Continuous whole-body perfusion for > 3 hours with a cold asanguineous blood substitute, hypothermosol (HTS) solution, has been reported to preserve organ function. We used this solution in a survival animal model to evaluate its possible application in extending the safe duration of deep hypothermic circulatory arrest (DHCA).

METHODS AND RESULTS

Fifteen piglets were placed on cardiopulmonary bypass (CPB), were cooled to a nasopharyngeal temperature of 15 degrees C, and underwent 100 minutes of DHCA. Control animals (group C, n = 5) had uninterrupted DHCA, group HTS animals were perfused with maintenance HTS for 5 minutes every 25 minutes during DHCA (n = 5), and group B animals were intermittently perfused as for group HTS with the blood in the bypass circuit (n = 5). Cerebral oxygenation was assessed with near-infrared spectroscopy throughout CPB and DHCA. Animals were allowed to recover after CPB and underwent daily neurobehavioral evaluation by the neurological deficit score (NDS: 0, normal; 500, brain death) and overall performance categories (OPC: 1, normal; 5, brain death). Blood samples were drawn on postoperative day (POD) 1 for selected biochemistry analysis. On POD 4, the brain of each animal was perfusion-fixed for histological evaluation, and a neurohistological score (NHS: 0, normal; 5+, necrosis) was assigned for the degree of neuronal injury. All animals except one from group HTS survived surgery. Mean perfusion pressures were significantly elevated in group B compared with group C and group HTS during the rewarming phase (P < .05). The HbO2 signal increased in all groups during the cooling phase of CPB and remained significantly above baseline only in group B during DHCA (P < .05). SGOT, LDH, ALP, and CPK levels on POD 1 were elevated above baseline in all groups. The increase in SGOT and ALP was significantly greater in group HTS than in the other groups (P < .02). The NDS was lower in group B on each postoperative evaluation, being significant relative to group C and group HTS on POD 1 (P < .05) and significantly lower than group C on POD 2 (P < .05). The OPC score was significantly lower in group B than in group C and group HTS on POD 2 (P < .05) and significantly lower than in group C on PODs 3 and 4 (P < .05).

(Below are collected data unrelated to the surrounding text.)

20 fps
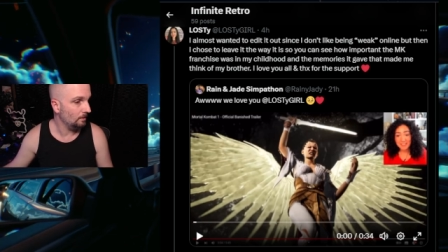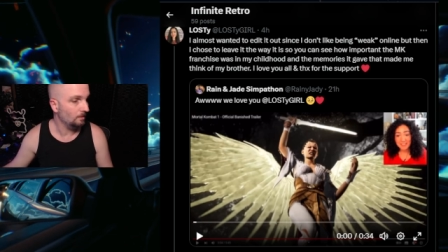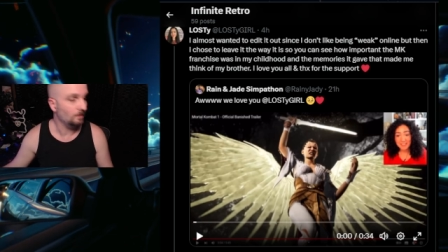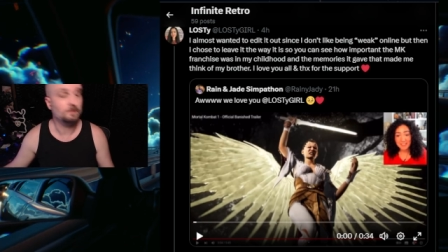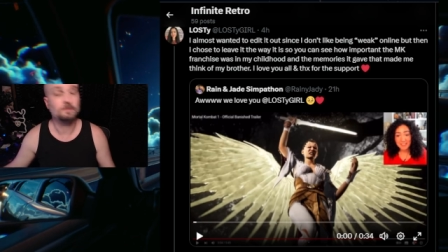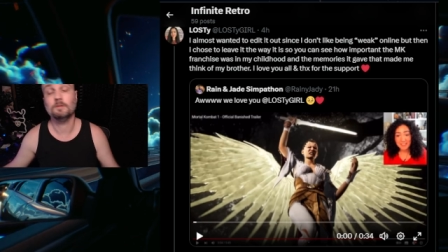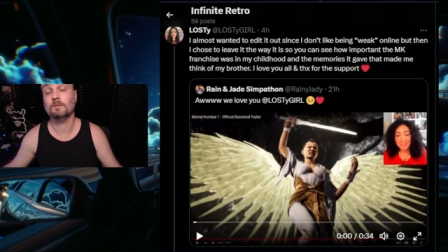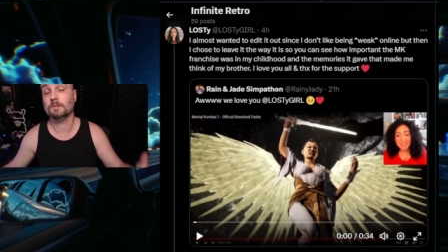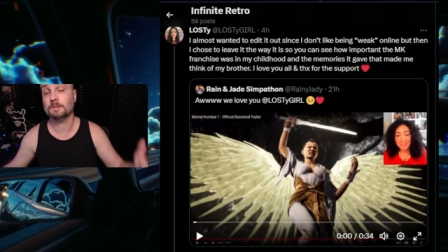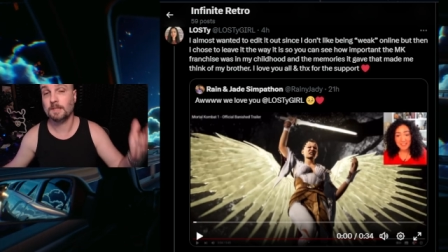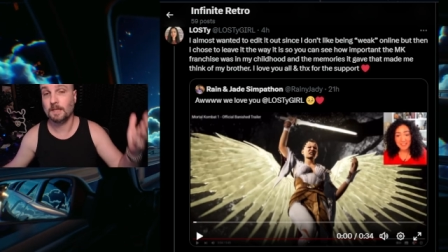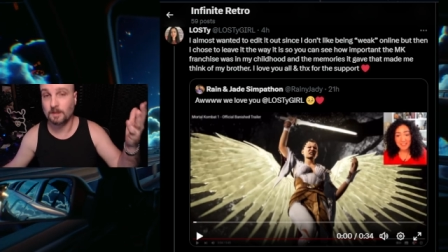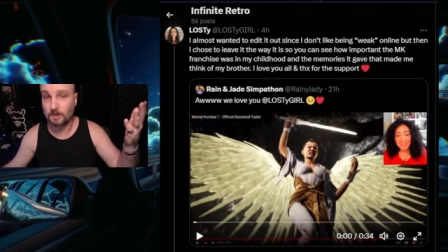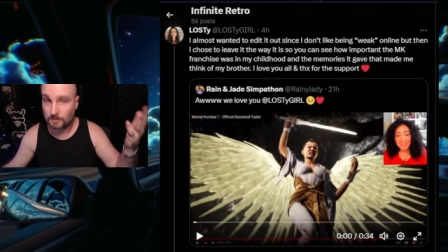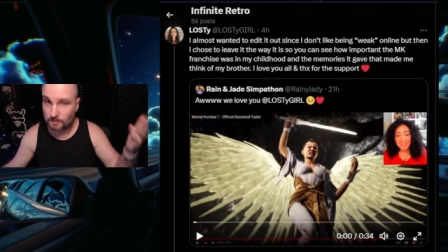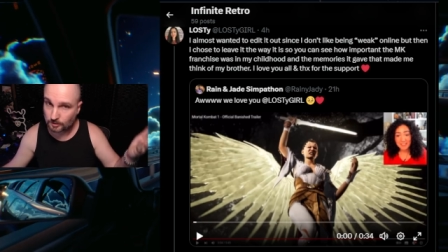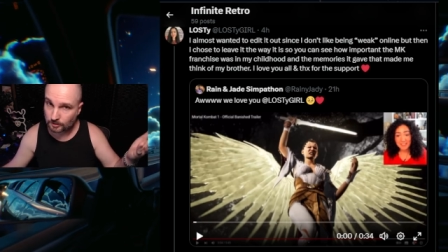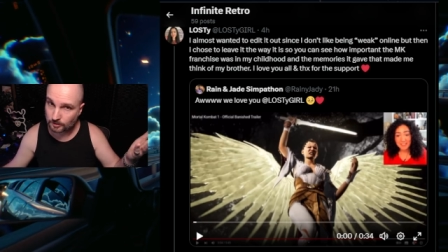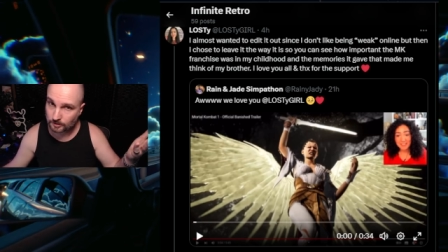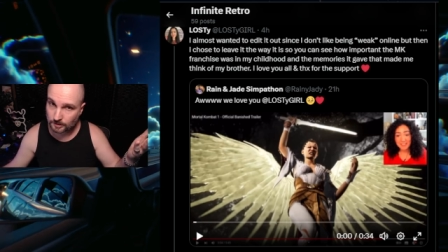as long as they don't
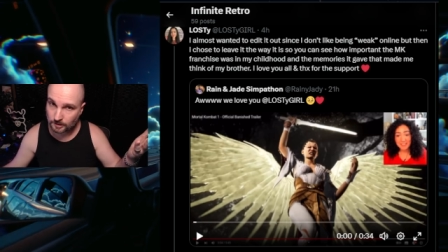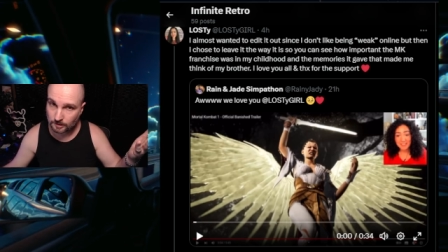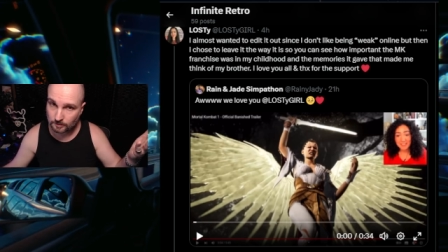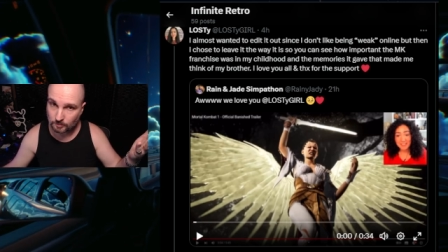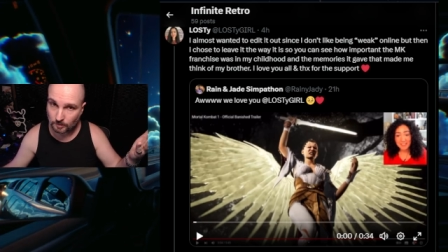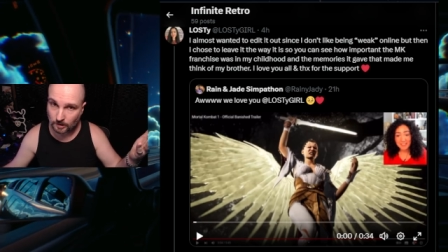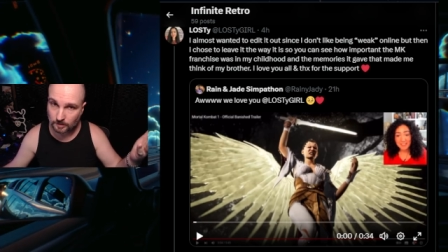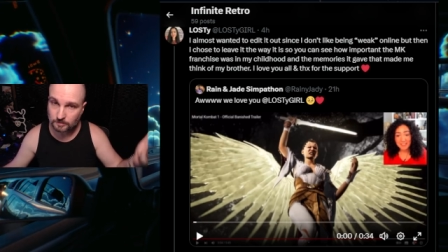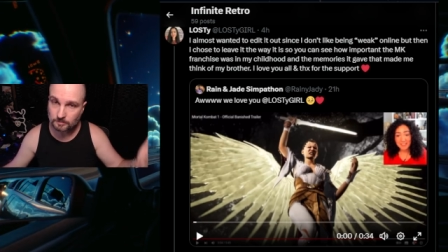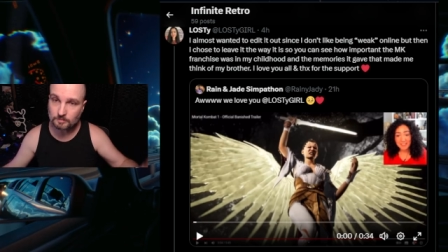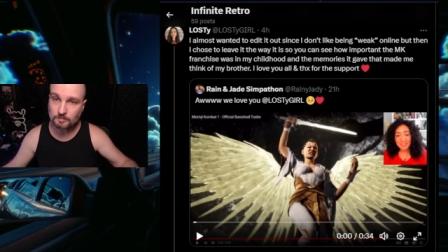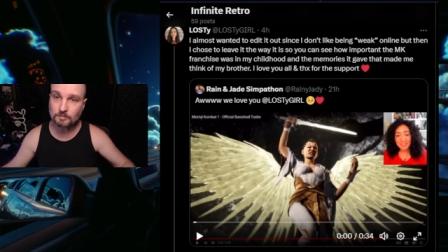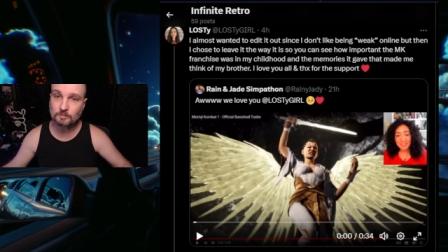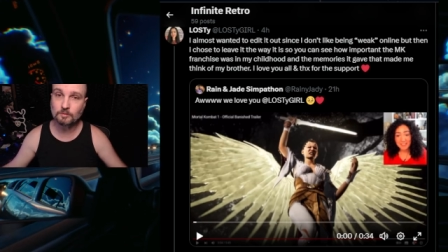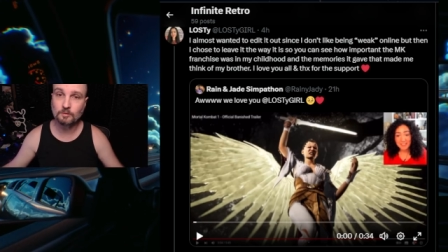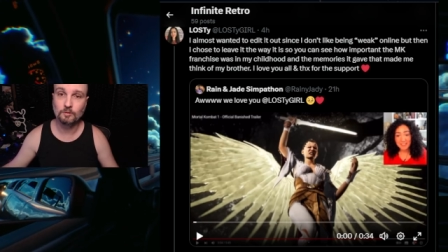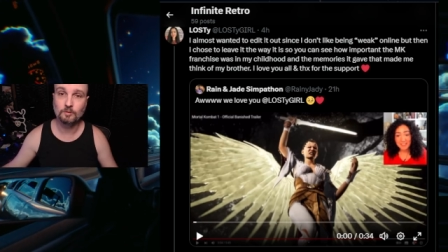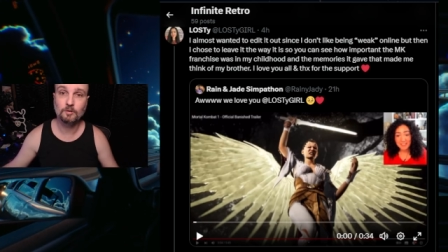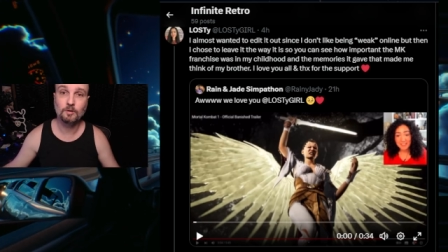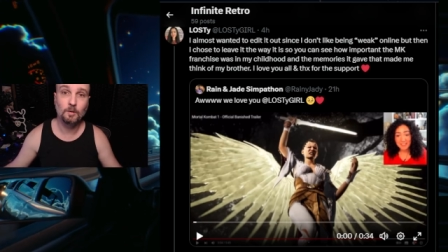hurt anyone
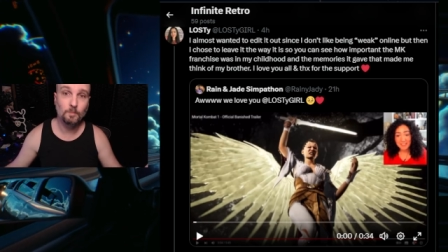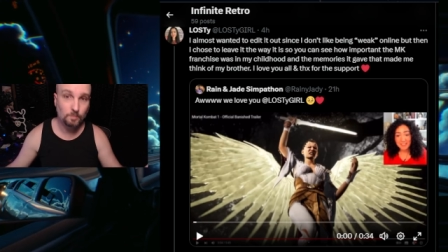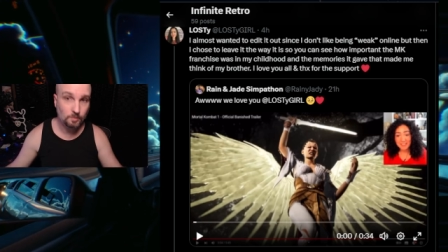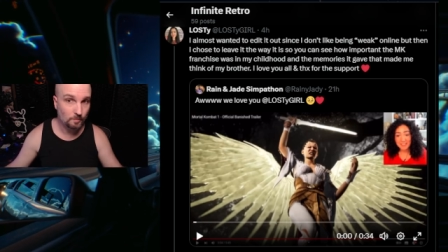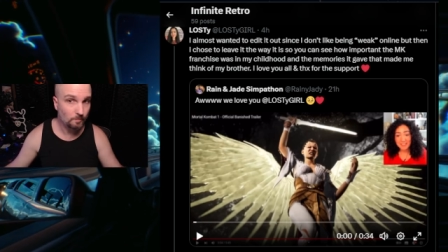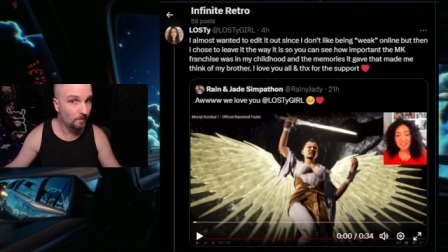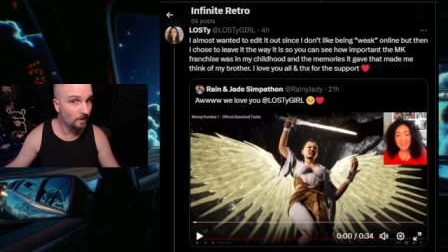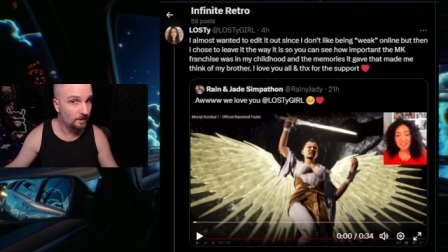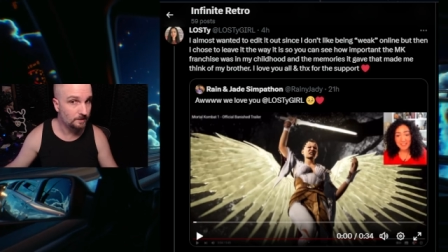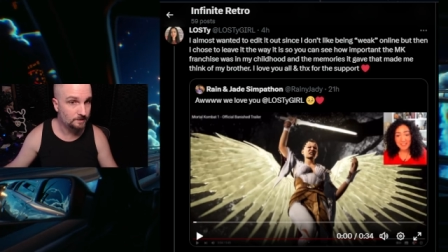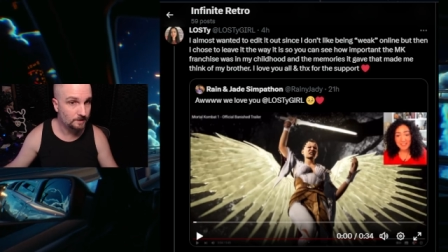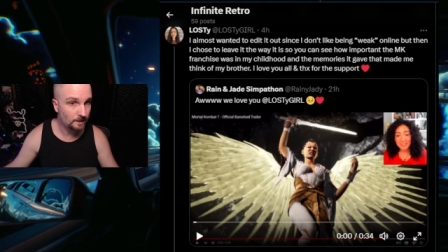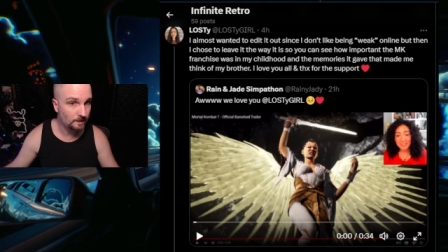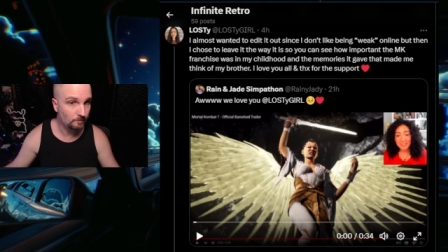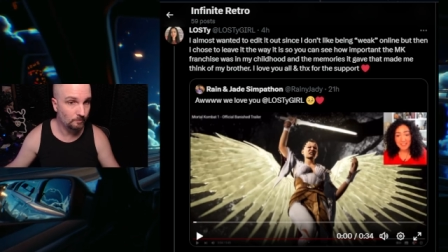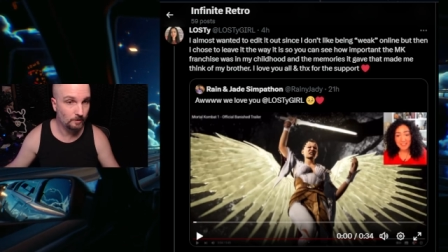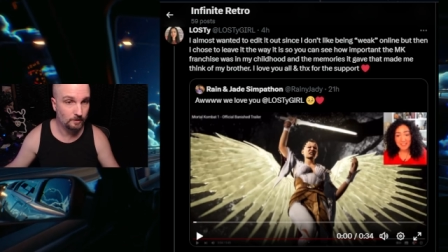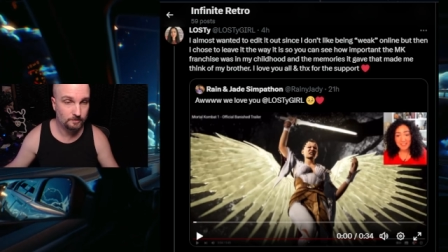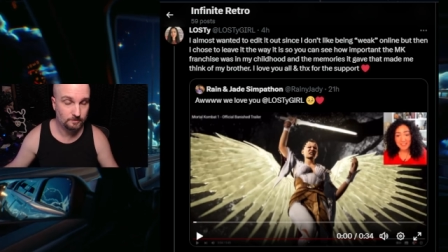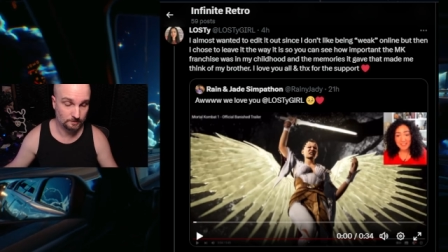or compromise
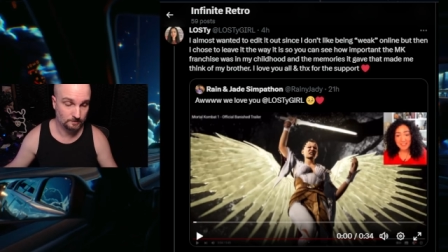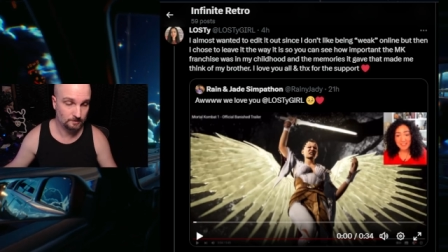anyone,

The NHS was lower in group B than in the other 2 groups, being significant relative to group C in the neocortex (P < .007).

CONCLUSIONS

Intermittent whole-body asanguineous perfusion with hypothermosol solution does not extend cerebral protection in a porcine survivor model of DHCA. Neurobehavioral and histological outcomes are improved in animals receiving intermittent blood perfusion during prolonged DHCA.